The Steamworks API provides all of these services for Steam games. On Steam we use a custom protocol known as SDR, for relaying packets through our network of relays and on our backbone. (You may see this mentioned in the opensource code here, but the SDR support code is not opensource.)
The above requirements are just what is needed to make a connection to a peer, once you know who to connect to. But before that, you need a way to assign an identity to a peer, authenticate them, matchmaking them, etc. Those services are also included with Steam, but outside the scope of a transport library like this.
However, assuming you have all of those requirements, you can use SteamNetworkingSockets to make P2P connections!
We use google's WebRTC code to implement the ICE protocol. We have a thin interface layer that isolates this code from SteamNetworkingSockets, because WebRTC has a relatively complicated build system. (We compile this into a seperate .dll, which we call steamwebrtc, but that isn't the only way it could be done.)
OK, so the bad news is that getting compling might be just a bit of work. We grabbed a snapshot of the WebRTC code at some point in the past (around 2018). Although we have not made any changes to it, we don't know exactly what snapshot we grabbed. But you will probbaly want to update to more recent snapshot, anyway.

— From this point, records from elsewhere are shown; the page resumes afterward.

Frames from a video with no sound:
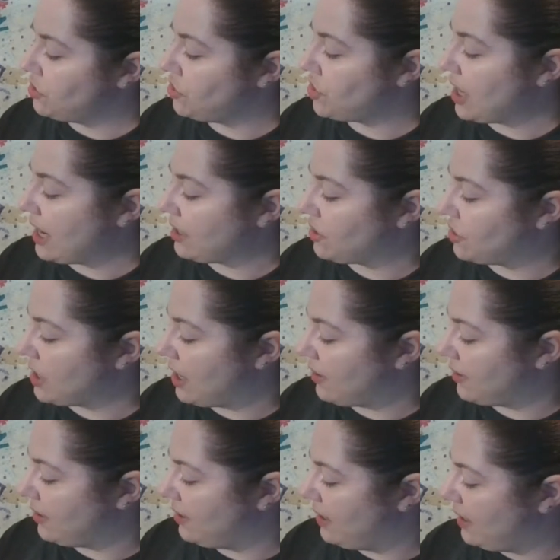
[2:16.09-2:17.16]
Jack
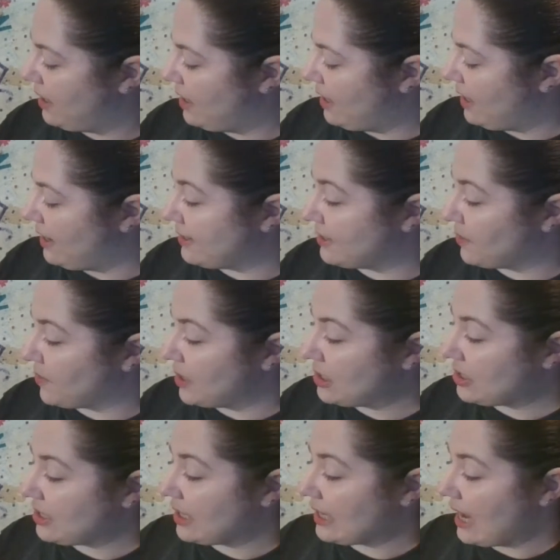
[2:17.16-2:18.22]
shouted as he
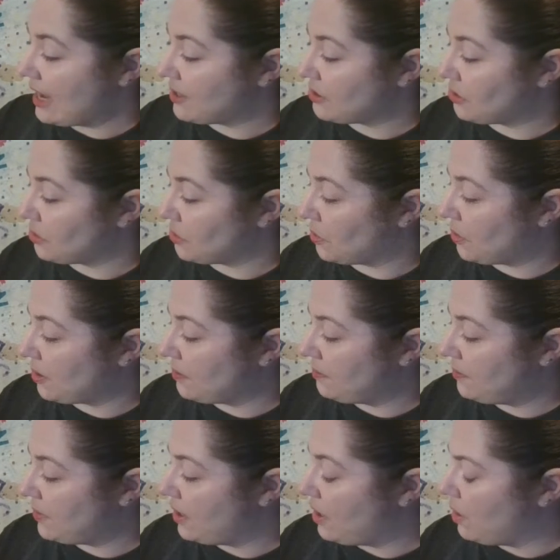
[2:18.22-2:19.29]
reached the castle door.
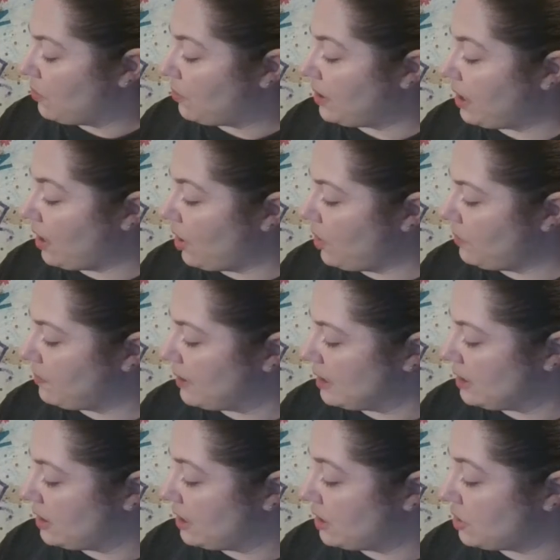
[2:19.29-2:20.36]
When it
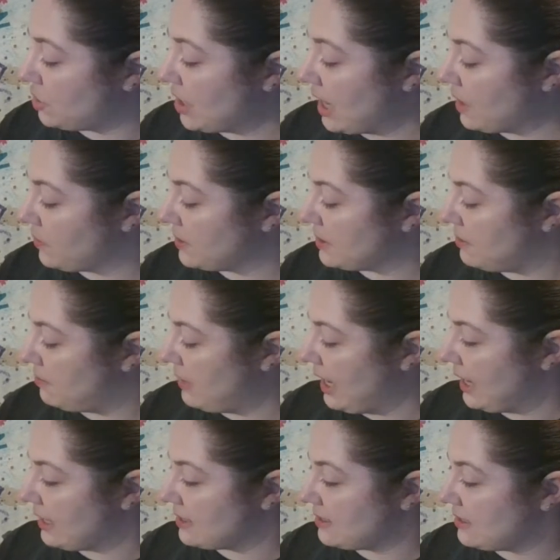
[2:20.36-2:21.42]
opened, Jack was
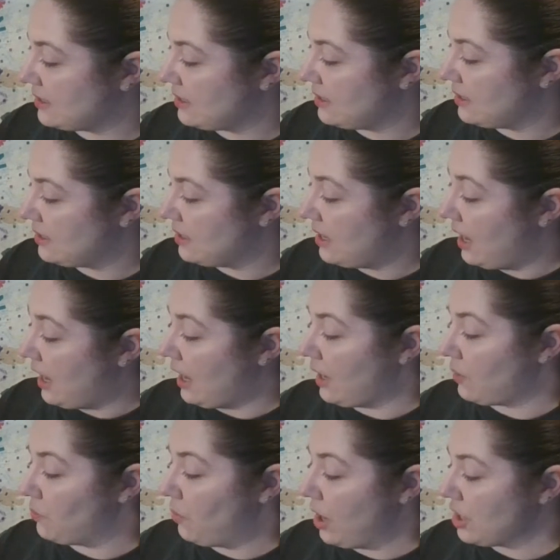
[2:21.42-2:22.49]
amazed.
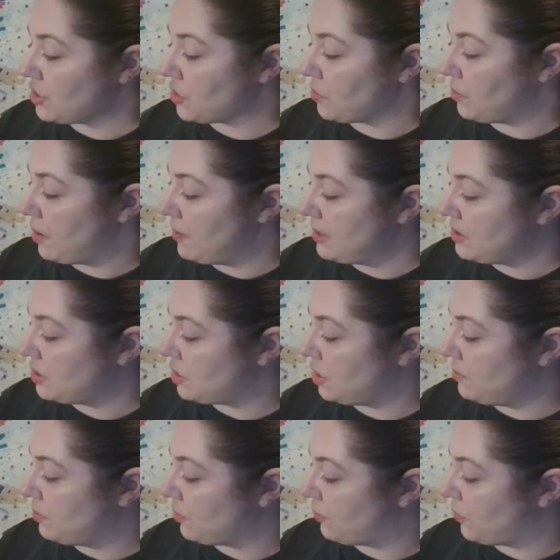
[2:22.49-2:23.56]
A washerwoman
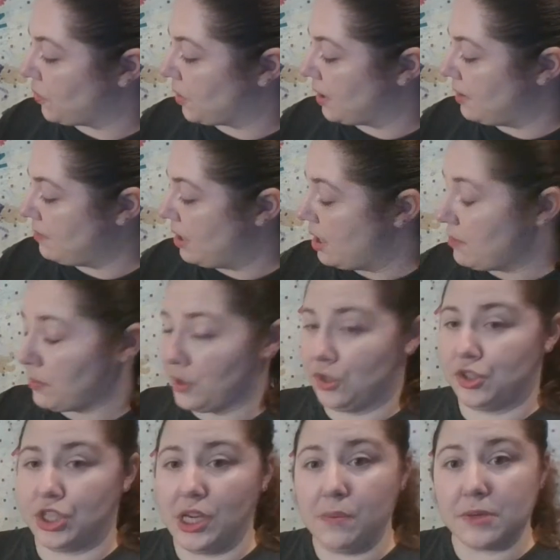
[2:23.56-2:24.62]
stood before him, but
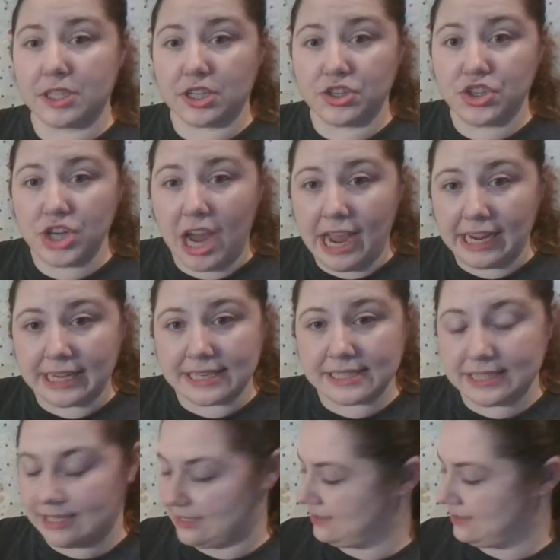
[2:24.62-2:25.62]
she was a giant.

We'd like to fix this situation, and get synced up so that we are compiling against a known release of webrtc. If you are interested in P2P and want to help with tis, please email us and we can work with you to make it happen!
Here's some things we have in mind to make P2P support better:
- Make it easier to obtain and compile the right version of WebRTC. (If you are interested, please help!)
- LAN beacon support, so that P2P connections can be made when signaling is down.